C’est en 1983 en effet qu’Israël se dote d’une première loi interdisant de fumer dans les lieux publics. Elle connaît plusieurs ajouts, précisions, modifications jusque 1994. A l’image des Etats européens elle interdit la fumée dans les centres commerciaux, les transports en commun, les lieux de travail. Mais comme partout nombre de lieux restent oubliés et enfumés. Aussi après l’Irlande, l’Espagne ou encore la France, depuis le 7 novembre 2007 une nouvelle loi vient interdire la cigarette dans les bars, les restaurants, les salles de fêtes. C’est depuis lors qu’en Israël aussi, les fumeurs occupent les rues, à l’extérieur des pubs. Ne pouvant plus fumer à l’intérieur, ils sortent et fument devant l’entrée, gênant les passants. Depuis 2007 donc, un attroupement dans la rue ne témoigne plus forcément d’une manifestation ou d’un accident, mais simplement de la présence d’un bar.

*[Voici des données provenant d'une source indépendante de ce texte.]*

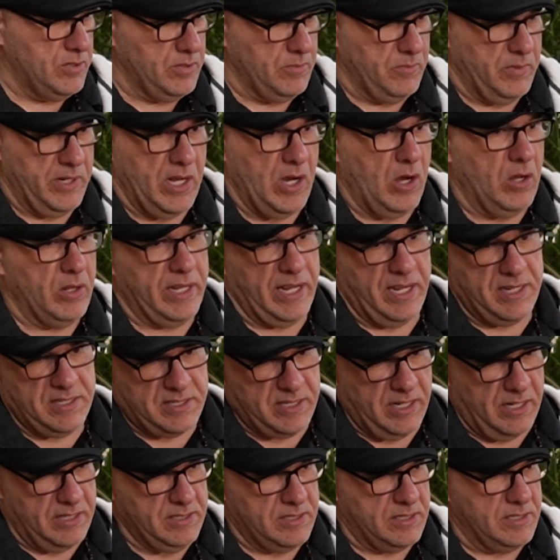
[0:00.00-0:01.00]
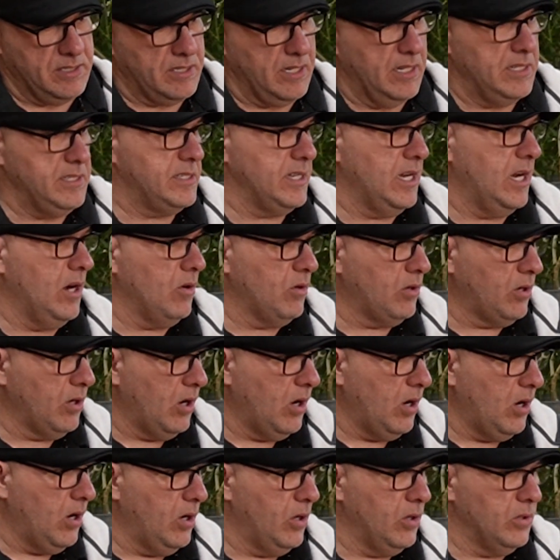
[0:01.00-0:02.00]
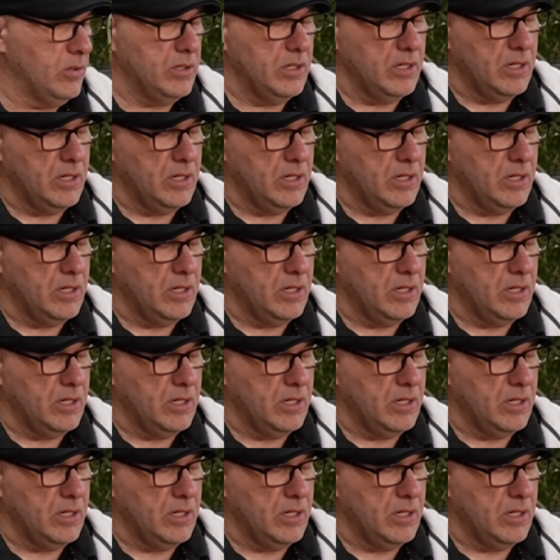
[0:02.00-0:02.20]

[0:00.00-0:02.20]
and we all had tons and tons of alcohol,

La loi prévoit néanmoins la possibilité d’établir une pièce pour fumeurs, c’est généralement ce que font les restaurants, mais elle doit être fermée et, on le sait moins, ne peut dépasser 25% de la surface du lieu. Restent que, d’une part beaucoup ne respectent pas la loi, on l’a vu avec Dudu Rotem, et tous n’osent pas protester, et d’autre part Israël est un pays chaud. Or, même si on n’y pense pas forcément de prime abord, ce dernier point peut changer la donne. Car les restaurants et les cafés l’été peuvent être essentiellement en plein air. Les fumeurs s’en donnent alors à cœur joie pour allumer les cigarettes et les non fumeurs n’ont plus qu’à subir le tabagisme passif. Les choses sont plus graves encore dans les cafés qui, l’hiver, ferment l’espace extérieur au moyen d’une véranda en verre. Là encore les fumeurs interprètent la loi en leur faveur et prennent ce compartiment pour un espace en plein air, bien qu’il soit fermé et non réservé aux fumeurs comme l’exige la loi. Autant d’exemples qui montrent que beaucoup reste à faire pour lutter contre le tabagisme passif en Israël. Force est de constater qu’un non fumeur ne peut pas toujours s’attabler à un restaurant, un café, ou pire, sortir en discothèque, s’il refuse de s’enfumer.
Et pourtant les chiffres publiés dans la presse en février dernier semblent indiquer une baisse de fumeurs parmi les Israéliens. Selon un sondage publié par l’Organisme central de statistiques (l’équivalent de l’INSEE), le nombre de fumeurs en Israël était de 20,9% en 2009 (environ une personne sur cinq) contre 34% en 2000. Une baisse relativement importante. Les fumeurs seraient également moins nombreux parmi les personnes possédant un niveau d’études bac + 5 et plus (13% contre 26%), ce qui laisse envisager une baisse du nombre de fumeurs avec l’augmentation du nombre de diplômés dans le futur. De même les femmes fumeraient moins que les hommes (là aussi 13% contre 26%). L’étude soulignait encore la propension des Israéliens à prendre soin de leur corps et de leur santé, notamment par l’exercice d’un sport et d’alimentation saine.
Ce sont donc comme toujours en Israël des conclusions partagées qu’on serait amené à prendre, d’une part un retard dans la prise de décision, d’autre part le non-respect des règles par un certain nombre de gens, dont des élus de la nation, mais en revanche une tendance générale à la baisse du tabagisme et du tabagisme passif par une certaine prise de conscience du caractère nocif et dérangeant du tabac.